Nitrogen and sulfur co-doped crystalline WO3 was synthesized by thermal decomposition of (NH4)2S-derived precursor, in which (NH4)2S acted as a sulfur source, as well as the nitrogen source for doping. The addition of (NH4)2S has an effect on the physiochemical properties, and the performance of PEC water oxidation of the WO3-0 and S-N-WO3 electrodes was investigated to characterize the co-doping of S and N into the WO3 lattice and reveal the mechanism of superior performance for PEC water oxidation using the S-N-WO3 photoanode. S-N-WO3 exhibited the optimum nW:n(NH4)2S ratio at 1:15 for the high concentration of both S and N elements. The S and N co-doping is responsible for the significant redshift in the absorption edge, with a new shoulder appearing at 470–650 nm compared to that of WO3−0. The S-N-WO3 photoanode is able to utilize visible light at wavelengths below 580 nm for PEC water oxidation, in contrast to the WO3−0 photoanode being able to work below 470 nm.
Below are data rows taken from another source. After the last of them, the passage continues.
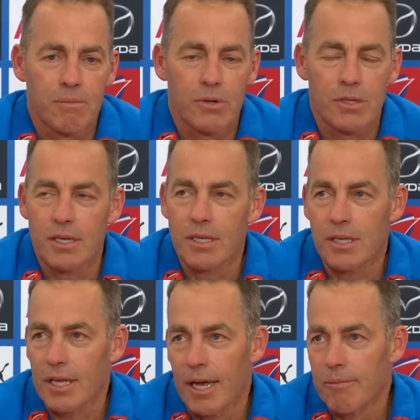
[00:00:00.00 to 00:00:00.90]
by the end of
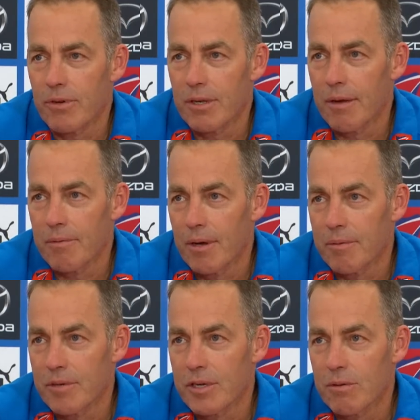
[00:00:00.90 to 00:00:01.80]
the game, we'd
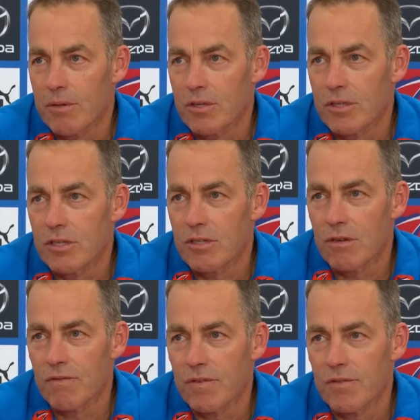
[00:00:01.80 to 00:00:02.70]
able to equalise the
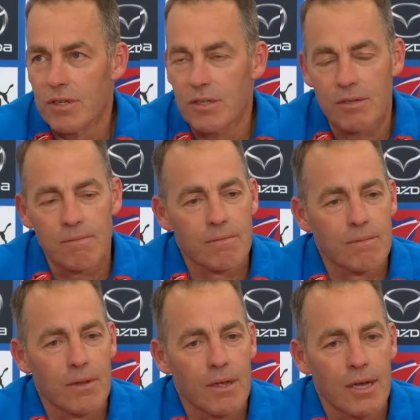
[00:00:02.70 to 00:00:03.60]
inside 50s. And
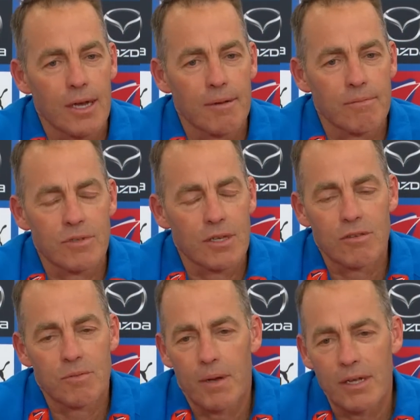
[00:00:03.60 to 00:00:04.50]
so there
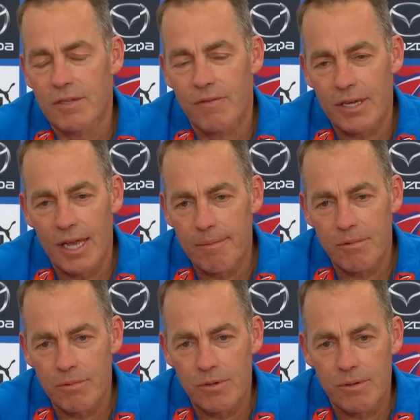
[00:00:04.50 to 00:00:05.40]
was parts of our game
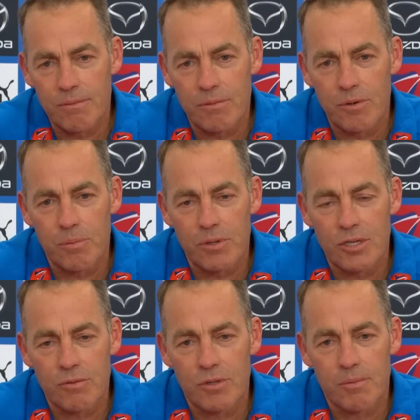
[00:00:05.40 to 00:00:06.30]
that we're
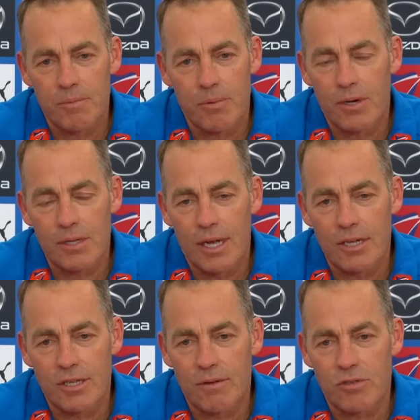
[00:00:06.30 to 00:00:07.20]
pleased with, but by and
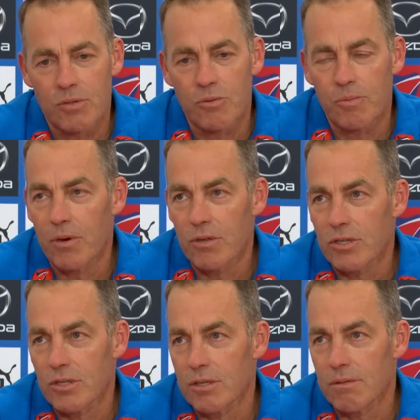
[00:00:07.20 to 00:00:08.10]
large they were just more
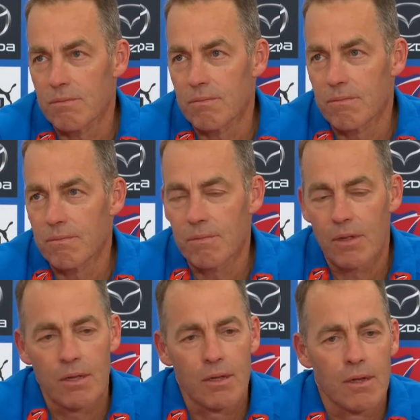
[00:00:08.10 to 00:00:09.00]
polished than
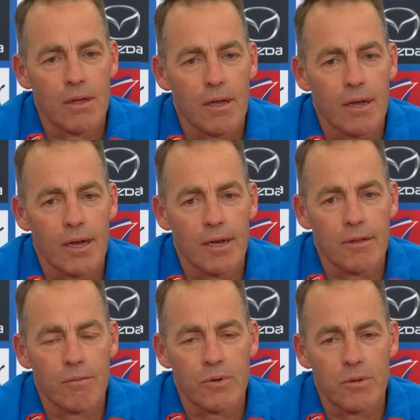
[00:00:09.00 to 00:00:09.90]

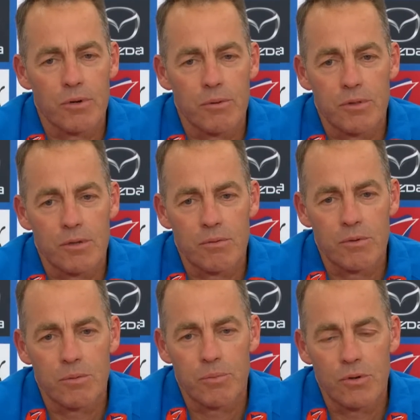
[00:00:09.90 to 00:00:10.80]
we were with
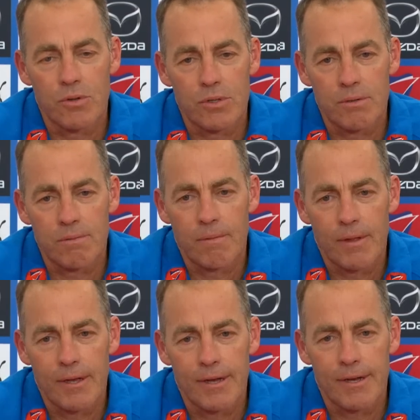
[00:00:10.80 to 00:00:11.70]
the ball. And
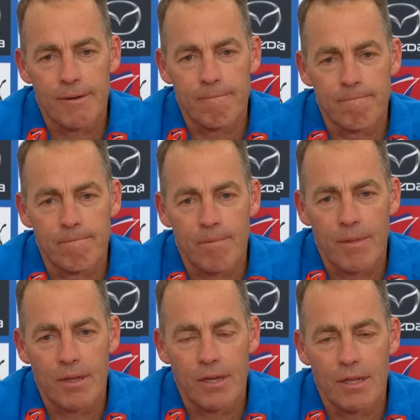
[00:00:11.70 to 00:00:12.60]

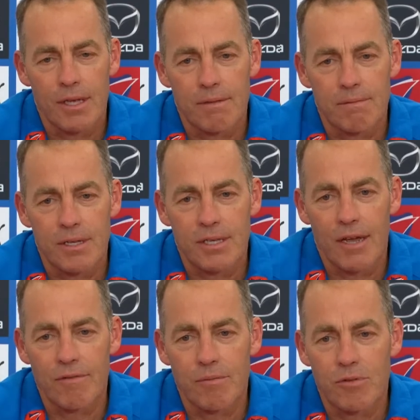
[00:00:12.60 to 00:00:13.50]
yeah, that
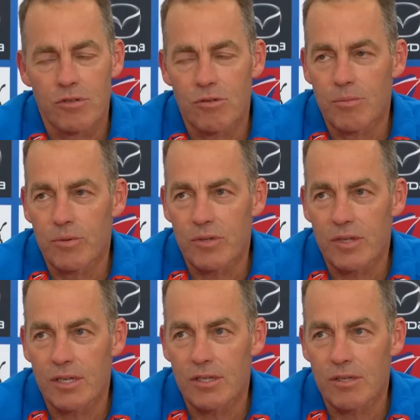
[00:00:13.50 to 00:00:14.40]
gave them the scoreboard
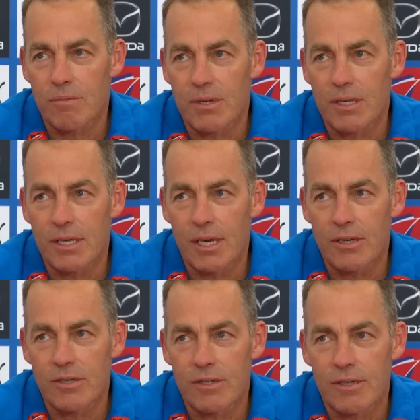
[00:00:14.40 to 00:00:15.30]
ascendancy on many
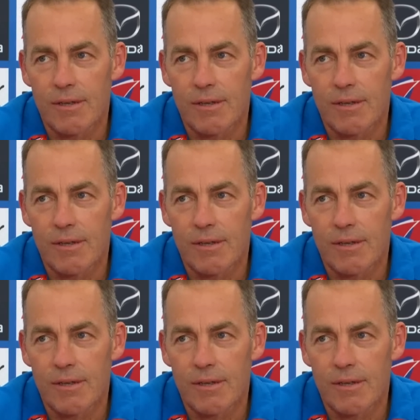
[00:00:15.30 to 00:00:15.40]
occasions.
The IPCE (5.81%) at 450 nm for S-N-WO3 photoanode calcined at 450 °C was higher than that (0.15%) for WO3−0 by 38.7 times due to the co-doping of S and N. The S-N-WO3 photoanode is expected to be applied for PEC water splitting cell as an artificial photocatalyst to improve the solar energy conversion efficiency.